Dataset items
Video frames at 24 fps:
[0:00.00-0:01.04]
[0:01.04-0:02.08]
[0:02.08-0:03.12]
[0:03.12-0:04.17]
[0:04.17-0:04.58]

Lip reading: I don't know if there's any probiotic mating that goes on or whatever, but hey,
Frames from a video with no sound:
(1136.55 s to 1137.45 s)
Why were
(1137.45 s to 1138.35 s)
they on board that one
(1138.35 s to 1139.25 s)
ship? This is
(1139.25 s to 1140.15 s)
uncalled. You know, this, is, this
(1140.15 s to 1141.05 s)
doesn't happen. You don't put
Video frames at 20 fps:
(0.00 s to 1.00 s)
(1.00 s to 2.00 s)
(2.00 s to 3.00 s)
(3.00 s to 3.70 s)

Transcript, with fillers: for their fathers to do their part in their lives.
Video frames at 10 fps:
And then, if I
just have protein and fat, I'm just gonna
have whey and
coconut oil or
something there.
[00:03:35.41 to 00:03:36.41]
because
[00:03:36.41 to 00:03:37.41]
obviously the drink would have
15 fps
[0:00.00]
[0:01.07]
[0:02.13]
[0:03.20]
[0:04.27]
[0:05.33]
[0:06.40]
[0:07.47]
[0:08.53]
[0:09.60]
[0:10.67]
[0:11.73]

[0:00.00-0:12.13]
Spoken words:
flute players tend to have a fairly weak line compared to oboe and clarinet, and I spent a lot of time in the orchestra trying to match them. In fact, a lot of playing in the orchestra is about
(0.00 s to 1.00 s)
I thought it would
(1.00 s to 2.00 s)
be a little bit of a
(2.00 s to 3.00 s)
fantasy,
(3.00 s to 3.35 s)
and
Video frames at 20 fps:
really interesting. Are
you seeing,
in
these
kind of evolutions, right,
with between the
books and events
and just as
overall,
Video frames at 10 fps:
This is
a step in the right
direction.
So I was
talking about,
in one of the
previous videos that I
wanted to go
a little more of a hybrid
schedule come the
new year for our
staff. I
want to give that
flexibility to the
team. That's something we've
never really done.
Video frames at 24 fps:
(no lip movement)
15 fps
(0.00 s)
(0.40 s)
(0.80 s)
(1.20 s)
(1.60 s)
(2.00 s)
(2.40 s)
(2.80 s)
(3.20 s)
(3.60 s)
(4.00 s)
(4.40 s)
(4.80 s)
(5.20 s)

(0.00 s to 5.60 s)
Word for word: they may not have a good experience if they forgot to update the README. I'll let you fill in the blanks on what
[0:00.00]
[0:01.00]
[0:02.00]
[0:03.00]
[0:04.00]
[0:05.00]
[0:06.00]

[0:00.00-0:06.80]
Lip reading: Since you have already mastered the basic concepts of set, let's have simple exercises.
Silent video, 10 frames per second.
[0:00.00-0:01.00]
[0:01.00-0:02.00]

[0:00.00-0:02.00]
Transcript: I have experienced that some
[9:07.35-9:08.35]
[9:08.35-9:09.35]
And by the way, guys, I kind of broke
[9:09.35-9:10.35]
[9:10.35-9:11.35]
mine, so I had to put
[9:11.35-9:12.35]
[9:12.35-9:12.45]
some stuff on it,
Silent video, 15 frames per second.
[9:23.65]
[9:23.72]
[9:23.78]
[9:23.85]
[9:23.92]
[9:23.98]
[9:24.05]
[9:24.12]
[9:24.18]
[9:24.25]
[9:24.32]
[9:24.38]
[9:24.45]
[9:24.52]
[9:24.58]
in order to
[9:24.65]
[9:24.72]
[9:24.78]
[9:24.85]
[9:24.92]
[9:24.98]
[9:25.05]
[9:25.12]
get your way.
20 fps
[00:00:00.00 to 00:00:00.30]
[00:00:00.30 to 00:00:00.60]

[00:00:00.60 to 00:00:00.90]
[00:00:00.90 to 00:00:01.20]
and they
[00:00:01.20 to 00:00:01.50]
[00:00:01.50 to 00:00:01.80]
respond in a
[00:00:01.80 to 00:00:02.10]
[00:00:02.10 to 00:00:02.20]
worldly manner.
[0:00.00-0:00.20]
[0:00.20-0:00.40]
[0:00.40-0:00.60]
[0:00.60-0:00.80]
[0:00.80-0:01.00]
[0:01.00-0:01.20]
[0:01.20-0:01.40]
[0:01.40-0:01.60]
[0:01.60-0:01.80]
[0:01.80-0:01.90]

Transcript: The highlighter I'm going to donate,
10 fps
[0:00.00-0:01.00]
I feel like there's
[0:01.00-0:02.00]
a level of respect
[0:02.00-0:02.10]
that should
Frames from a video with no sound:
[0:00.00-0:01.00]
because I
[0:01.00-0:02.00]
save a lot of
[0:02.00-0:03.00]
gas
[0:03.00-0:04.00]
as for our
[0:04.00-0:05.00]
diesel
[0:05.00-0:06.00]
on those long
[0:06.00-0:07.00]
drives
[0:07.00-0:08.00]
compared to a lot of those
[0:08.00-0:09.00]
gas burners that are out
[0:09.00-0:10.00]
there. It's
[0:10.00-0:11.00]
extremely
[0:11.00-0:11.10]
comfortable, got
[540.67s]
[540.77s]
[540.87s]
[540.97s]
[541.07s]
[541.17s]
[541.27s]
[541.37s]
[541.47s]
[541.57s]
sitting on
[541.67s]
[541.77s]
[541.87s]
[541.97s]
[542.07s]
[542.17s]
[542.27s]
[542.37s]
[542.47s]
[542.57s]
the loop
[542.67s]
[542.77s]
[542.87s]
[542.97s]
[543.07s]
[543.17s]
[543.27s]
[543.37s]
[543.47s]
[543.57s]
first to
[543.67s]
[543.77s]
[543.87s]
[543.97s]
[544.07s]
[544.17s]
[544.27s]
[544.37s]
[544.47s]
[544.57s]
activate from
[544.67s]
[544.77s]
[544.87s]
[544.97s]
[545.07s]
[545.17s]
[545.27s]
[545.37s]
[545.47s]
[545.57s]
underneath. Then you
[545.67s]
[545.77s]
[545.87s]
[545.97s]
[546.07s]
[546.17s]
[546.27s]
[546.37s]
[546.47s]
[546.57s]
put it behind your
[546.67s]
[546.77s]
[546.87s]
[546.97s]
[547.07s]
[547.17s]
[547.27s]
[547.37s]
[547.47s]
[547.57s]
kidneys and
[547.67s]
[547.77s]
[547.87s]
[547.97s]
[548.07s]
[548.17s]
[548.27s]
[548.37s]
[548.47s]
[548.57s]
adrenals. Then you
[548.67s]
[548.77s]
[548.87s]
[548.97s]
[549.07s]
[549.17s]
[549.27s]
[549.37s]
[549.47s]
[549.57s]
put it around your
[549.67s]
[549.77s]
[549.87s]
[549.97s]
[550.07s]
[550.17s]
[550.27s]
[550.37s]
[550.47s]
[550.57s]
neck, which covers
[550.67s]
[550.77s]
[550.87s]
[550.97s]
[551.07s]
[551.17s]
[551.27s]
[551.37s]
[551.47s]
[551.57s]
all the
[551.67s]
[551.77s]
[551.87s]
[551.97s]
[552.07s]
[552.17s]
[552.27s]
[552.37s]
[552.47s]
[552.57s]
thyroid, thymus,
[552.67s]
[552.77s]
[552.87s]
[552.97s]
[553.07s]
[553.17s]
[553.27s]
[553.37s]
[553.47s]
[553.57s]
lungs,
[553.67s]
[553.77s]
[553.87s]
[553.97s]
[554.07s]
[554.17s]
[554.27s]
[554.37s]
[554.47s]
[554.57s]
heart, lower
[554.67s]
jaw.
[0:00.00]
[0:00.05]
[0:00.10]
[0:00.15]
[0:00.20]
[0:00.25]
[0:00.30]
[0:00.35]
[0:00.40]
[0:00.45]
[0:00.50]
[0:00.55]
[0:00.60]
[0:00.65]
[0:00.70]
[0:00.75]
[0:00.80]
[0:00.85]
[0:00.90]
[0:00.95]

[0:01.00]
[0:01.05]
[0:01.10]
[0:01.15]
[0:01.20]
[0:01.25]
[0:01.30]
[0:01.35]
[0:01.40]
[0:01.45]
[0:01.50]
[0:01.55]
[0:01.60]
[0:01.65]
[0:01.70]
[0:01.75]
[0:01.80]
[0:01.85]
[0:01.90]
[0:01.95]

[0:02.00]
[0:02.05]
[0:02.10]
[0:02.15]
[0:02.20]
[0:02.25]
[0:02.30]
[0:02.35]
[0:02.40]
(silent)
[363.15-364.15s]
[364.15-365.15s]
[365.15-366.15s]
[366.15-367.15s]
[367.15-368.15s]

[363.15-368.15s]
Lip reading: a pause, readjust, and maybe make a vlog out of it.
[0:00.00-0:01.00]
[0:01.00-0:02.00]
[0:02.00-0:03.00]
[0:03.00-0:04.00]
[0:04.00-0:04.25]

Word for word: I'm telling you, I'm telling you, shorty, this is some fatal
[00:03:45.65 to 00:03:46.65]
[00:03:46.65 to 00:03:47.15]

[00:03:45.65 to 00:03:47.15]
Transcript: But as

• [WHAT THE TASK ASKS]:
Scan the entries for lines holding the string "second", then copy every one of them.

• [WRITTEN ANSWER]:
Silent video, 10 frames per second.
Silent video, 15 frames per second.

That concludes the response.